Supplied material START
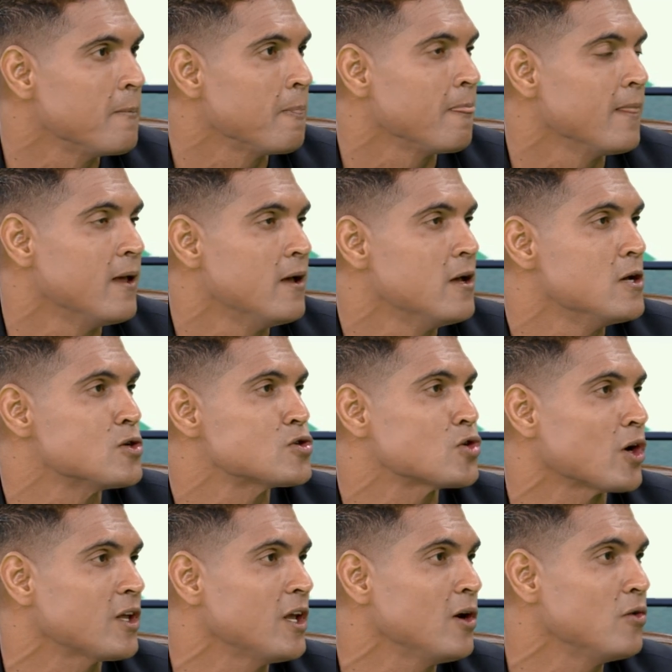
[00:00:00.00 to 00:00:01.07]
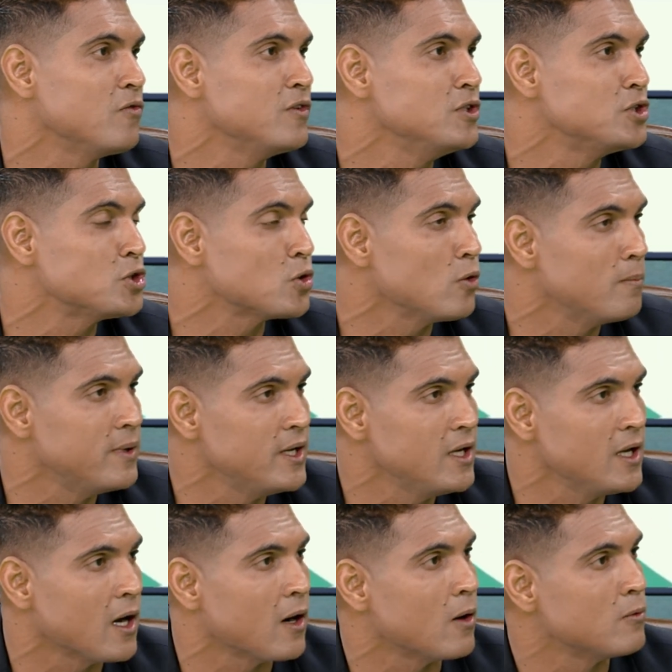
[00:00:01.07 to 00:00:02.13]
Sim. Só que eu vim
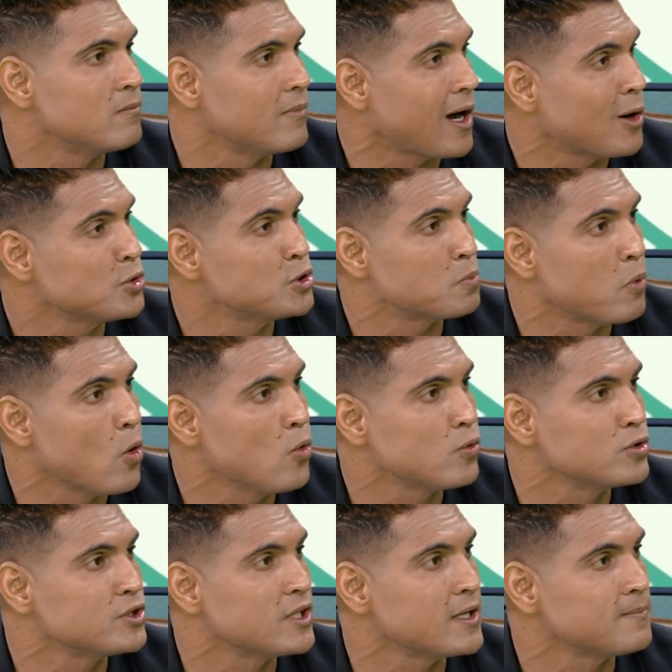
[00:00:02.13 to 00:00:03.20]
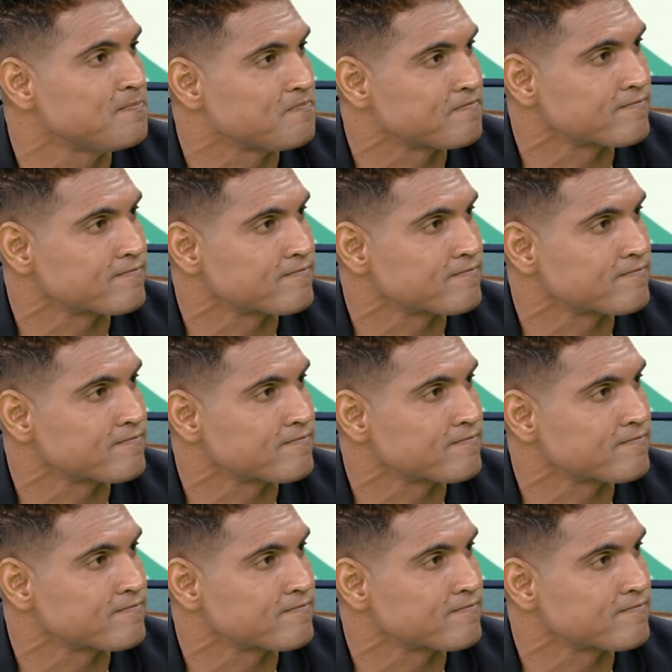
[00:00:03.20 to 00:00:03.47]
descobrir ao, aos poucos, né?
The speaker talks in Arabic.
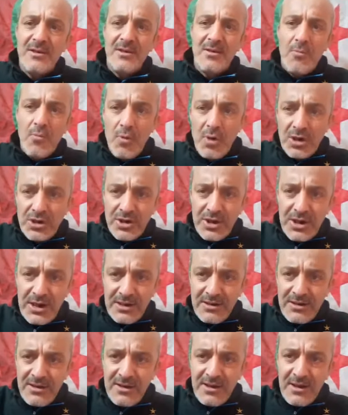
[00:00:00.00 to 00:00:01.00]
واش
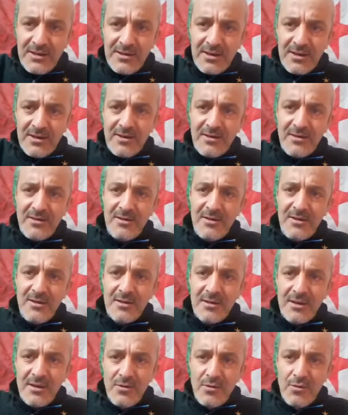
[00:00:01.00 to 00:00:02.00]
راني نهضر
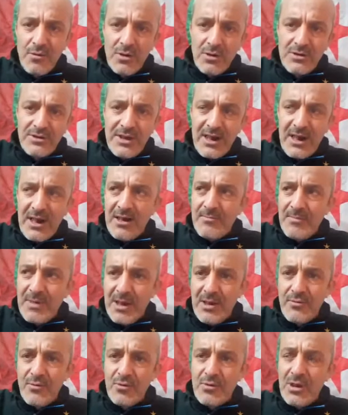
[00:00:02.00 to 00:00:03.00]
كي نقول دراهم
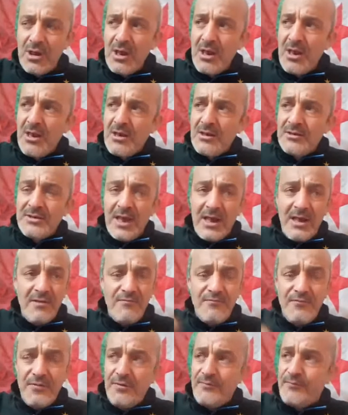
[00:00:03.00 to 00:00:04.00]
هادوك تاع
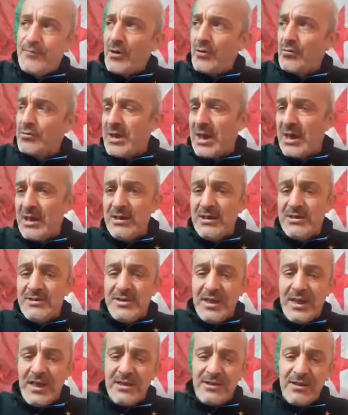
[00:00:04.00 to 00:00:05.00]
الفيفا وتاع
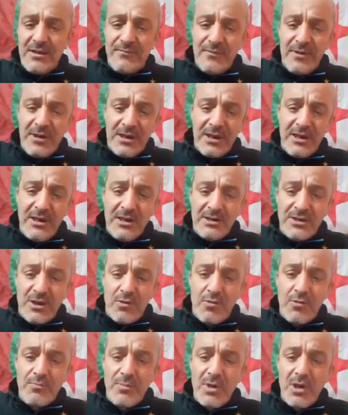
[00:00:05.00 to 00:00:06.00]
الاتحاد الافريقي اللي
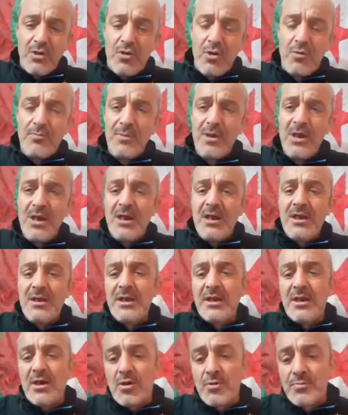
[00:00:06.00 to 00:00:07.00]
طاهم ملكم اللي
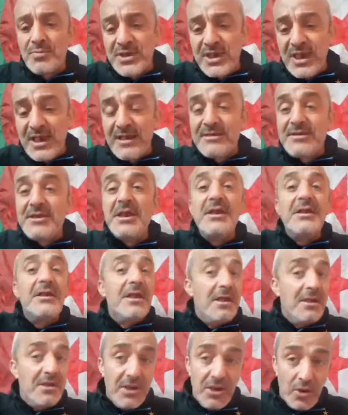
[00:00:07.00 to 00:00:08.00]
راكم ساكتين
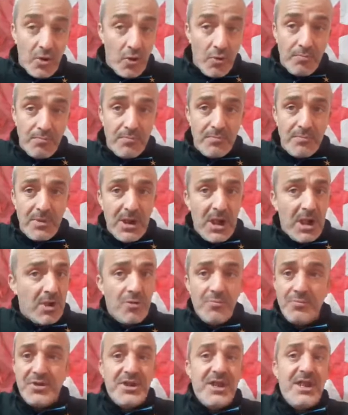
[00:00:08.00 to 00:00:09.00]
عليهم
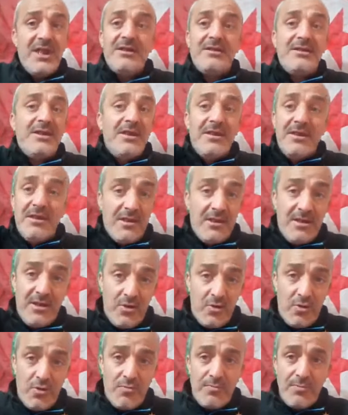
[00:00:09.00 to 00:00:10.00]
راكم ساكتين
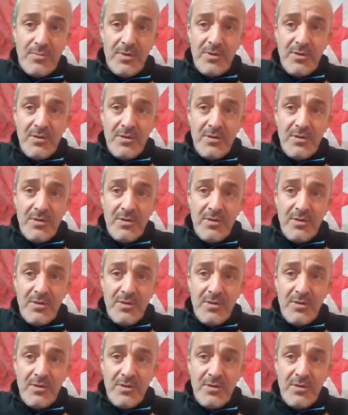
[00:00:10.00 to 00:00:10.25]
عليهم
Supplied material END
Reproduce only the lines from the line with "[00:00:05.00 to 00:00:06.00]" to the end of the entries. Keep both ends, copy them exactly, and omit every picture.

# [Solution for this task]
[00:00:05.00 to 00:00:06.00]
الاتحاد الافريقي اللي
[00:00:06.00 to 00:00:07.00]
طاهم ملكم اللي
[00:00:07.00 to 00:00:08.00]
راكم ساكتين
[00:00:08.00 to 00:00:09.00]
عليهم
[00:00:09.00 to 00:00:10.00]
راكم ساكتين
[00:00:10.00 to 00:00:10.25]
عليهم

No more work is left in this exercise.